TASK MATERIAL START
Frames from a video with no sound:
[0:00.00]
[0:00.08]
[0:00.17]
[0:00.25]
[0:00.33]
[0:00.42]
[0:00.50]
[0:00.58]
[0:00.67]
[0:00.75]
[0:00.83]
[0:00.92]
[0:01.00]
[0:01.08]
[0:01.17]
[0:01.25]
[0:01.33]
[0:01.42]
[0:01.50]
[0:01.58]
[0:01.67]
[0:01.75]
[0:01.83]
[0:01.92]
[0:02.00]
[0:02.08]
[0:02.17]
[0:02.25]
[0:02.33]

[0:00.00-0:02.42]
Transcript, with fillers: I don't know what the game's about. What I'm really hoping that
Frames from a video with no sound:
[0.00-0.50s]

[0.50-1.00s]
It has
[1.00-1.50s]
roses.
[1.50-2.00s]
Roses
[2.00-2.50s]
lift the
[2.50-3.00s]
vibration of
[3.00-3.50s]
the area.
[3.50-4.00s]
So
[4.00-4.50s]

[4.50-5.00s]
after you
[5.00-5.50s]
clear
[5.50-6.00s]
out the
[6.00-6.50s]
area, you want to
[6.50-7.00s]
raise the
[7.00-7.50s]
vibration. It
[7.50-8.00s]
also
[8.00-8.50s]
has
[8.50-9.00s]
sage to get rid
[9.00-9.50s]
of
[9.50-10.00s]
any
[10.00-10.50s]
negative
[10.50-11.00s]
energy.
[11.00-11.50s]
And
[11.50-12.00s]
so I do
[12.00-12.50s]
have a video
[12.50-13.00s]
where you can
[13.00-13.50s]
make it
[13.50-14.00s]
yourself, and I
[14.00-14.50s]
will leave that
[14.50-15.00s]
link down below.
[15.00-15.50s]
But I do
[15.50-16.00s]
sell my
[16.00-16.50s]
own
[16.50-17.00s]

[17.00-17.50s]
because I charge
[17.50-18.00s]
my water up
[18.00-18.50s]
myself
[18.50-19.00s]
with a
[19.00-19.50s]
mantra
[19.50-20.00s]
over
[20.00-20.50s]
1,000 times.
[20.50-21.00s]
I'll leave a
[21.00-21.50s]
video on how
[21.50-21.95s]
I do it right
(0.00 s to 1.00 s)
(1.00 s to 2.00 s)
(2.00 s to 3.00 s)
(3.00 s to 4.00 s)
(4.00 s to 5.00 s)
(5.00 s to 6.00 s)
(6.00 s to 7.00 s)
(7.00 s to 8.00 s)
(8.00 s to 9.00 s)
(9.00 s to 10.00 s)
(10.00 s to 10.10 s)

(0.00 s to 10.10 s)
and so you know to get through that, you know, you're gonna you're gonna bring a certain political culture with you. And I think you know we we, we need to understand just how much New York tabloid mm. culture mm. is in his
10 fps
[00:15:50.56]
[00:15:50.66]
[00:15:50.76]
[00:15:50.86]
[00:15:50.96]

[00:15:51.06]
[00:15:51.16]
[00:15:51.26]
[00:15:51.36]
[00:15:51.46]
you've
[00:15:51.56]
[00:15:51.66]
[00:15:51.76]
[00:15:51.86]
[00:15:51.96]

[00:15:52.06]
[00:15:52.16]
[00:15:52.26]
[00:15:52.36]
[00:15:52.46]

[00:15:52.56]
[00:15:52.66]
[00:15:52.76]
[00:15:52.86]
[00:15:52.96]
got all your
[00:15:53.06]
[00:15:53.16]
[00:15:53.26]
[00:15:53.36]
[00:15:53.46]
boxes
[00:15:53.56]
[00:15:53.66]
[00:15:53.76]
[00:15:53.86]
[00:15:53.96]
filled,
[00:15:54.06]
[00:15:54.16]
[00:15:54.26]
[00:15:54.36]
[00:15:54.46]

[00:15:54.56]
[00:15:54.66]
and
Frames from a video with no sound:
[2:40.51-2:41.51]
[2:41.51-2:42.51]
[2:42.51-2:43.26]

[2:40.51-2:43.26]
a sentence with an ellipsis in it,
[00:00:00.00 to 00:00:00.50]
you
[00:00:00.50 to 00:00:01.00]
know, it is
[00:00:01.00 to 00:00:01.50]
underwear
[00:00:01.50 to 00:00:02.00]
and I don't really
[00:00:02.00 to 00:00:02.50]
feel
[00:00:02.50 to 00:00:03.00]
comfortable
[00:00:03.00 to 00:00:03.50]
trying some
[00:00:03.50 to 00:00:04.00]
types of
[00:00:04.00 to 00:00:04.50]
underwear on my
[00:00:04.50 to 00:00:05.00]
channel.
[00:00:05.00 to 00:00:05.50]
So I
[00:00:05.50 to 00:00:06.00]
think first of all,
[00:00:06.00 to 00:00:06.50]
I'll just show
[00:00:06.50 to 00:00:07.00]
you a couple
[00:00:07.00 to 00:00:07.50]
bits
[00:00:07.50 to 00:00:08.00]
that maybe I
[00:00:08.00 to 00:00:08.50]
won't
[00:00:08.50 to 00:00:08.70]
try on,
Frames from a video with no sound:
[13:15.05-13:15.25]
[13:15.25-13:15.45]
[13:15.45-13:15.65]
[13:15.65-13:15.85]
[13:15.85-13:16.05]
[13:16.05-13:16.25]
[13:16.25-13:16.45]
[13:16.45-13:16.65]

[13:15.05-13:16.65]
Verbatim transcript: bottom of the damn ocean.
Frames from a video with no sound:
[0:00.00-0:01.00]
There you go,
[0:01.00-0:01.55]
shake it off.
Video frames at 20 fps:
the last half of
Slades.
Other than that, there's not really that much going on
TASK MATERIAL END
Copy the entries above exactly. Miss none of them.

* **THE COMPLETED TASK**:
Frames from a video with no sound:
[0:00.00]
[0:00.08]
[0:00.17]
[0:00.25]
[0:00.33]
[0:00.42]
[0:00.50]
[0:00.58]
[0:00.67]
[0:00.75]
[0:00.83]
[0:00.92]
[0:01.00]
[0:01.08]
[0:01.17]
[0:01.25]
[0:01.33]
[0:01.42]
[0:01.50]
[0:01.58]
[0:01.67]
[0:01.75]
[0:01.83]
[0:01.92]
[0:02.00]
[0:02.08]
[0:02.17]
[0:02.25]
[0:02.33]

[0:00.00-0:02.42]
Transcript, with fillers: I don't know what the game's about. What I'm really hoping that
Frames from a video with no sound:
[0.00-0.50s]

[0.50-1.00s]
It has
[1.00-1.50s]
roses.
[1.50-2.00s]
Roses
[2.00-2.50s]
lift the
[2.50-3.00s]
vibration of
[3.00-3.50s]
the area.
[3.50-4.00s]
So
[4.00-4.50s]

[4.50-5.00s]
after you
[5.00-5.50s]
clear
[5.50-6.00s]
out the
[6.00-6.50s]
area, you want to
[6.50-7.00s]
raise the
[7.00-7.50s]
vibration. It
[7.50-8.00s]
also
[8.00-8.50s]
has
[8.50-9.00s]
sage to get rid
[9.00-9.50s]
of
[9.50-10.00s]
any
[10.00-10.50s]
negative
[10.50-11.00s]
energy.
[11.00-11.50s]
And
[11.50-12.00s]
so I do
[12.00-12.50s]
have a video
[12.50-13.00s]
where you can
[13.00-13.50s]
make it
[13.50-14.00s]
yourself, and I
[14.00-14.50s]
will leave that
[14.50-15.00s]
link down below.
[15.00-15.50s]
But I do
[15.50-16.00s]
sell my
[16.00-16.50s]
own
[16.50-17.00s]

[17.00-17.50s]
because I charge
[17.50-18.00s]
my water up
[18.00-18.50s]
myself
[18.50-19.00s]
with a
[19.00-19.50s]
mantra
[19.50-20.00s]
over
[20.00-20.50s]
1,000 times.
[20.50-21.00s]
I'll leave a
[21.00-21.50s]
video on how
[21.50-21.95s]
I do it right
(0.00 s to 1.00 s)
(1.00 s to 2.00 s)
(2.00 s to 3.00 s)
(3.00 s to 4.00 s)
(4.00 s to 5.00 s)
(5.00 s to 6.00 s)
(6.00 s to 7.00 s)
(7.00 s to 8.00 s)
(8.00 s to 9.00 s)
(9.00 s to 10.00 s)
(10.00 s to 10.10 s)

(0.00 s to 10.10 s)
and so you know to get through that, you know, you're gonna you're gonna bring a certain political culture with you. And I think you know we we, we need to understand just how much New York tabloid mm. culture mm. is in his
10 fps
[00:15:50.56]
[00:15:50.66]
[00:15:50.76]
[00:15:50.86]
[00:15:50.96]

[00:15:51.06]
[00:15:51.16]
[00:15:51.26]
[00:15:51.36]
[00:15:51.46]
you've
[00:15:51.56]
[00:15:51.66]
[00:15:51.76]
[00:15:51.86]
[00:15:51.96]

[00:15:52.06]
[00:15:52.16]
[00:15:52.26]
[00:15:52.36]
[00:15:52.46]

[00:15:52.56]
[00:15:52.66]
[00:15:52.76]
[00:15:52.86]
[00:15:52.96]
got all your
[00:15:53.06]
[00:15:53.16]
[00:15:53.26]
[00:15:53.36]
[00:15:53.46]
boxes
[00:15:53.56]
[00:15:53.66]
[00:15:53.76]
[00:15:53.86]
[00:15:53.96]
filled,
[00:15:54.06]
[00:15:54.16]
[00:15:54.26]
[00:15:54.36]
[00:15:54.46]

[00:15:54.56]
[00:15:54.66]
and
Frames from a video with no sound:
[2:40.51-2:41.51]
[2:41.51-2:42.51]
[2:42.51-2:43.26]

[2:40.51-2:43.26]
a sentence with an ellipsis in it,
[00:00:00.00 to 00:00:00.50]
you
[00:00:00.50 to 00:00:01.00]
know, it is
[00:00:01.00 to 00:00:01.50]
underwear
[00:00:01.50 to 00:00:02.00]
and I don't really
[00:00:02.00 to 00:00:02.50]
feel
[00:00:02.50 to 00:00:03.00]
comfortable
[00:00:03.00 to 00:00:03.50]
trying some
[00:00:03.50 to 00:00:04.00]
types of
[00:00:04.00 to 00:00:04.50]
underwear on my
[00:00:04.50 to 00:00:05.00]
channel.
[00:00:05.00 to 00:00:05.50]
So I
[00:00:05.50 to 00:00:06.00]
think first of all,
[00:00:06.00 to 00:00:06.50]
I'll just show
[00:00:06.50 to 00:00:07.00]
you a couple
[00:00:07.00 to 00:00:07.50]
bits
[00:00:07.50 to 00:00:08.00]
that maybe I
[00:00:08.00 to 00:00:08.50]
won't
[00:00:08.50 to 00:00:08.70]
try on,
Frames from a video with no sound:
[13:15.05-13:15.25]
[13:15.25-13:15.45]
[13:15.45-13:15.65]
[13:15.65-13:15.85]
[13:15.85-13:16.05]
[13:16.05-13:16.25]
[13:16.25-13:16.45]
[13:16.45-13:16.65]

[13:15.05-13:16.65]
Verbatim transcript: bottom of the damn ocean.
Frames from a video with no sound:
[0:00.00-0:01.00]
There you go,
[0:01.00-0:01.55]
shake it off.
Video frames at 20 fps:
the last half of
Slades.
Other than that, there's not really that much going on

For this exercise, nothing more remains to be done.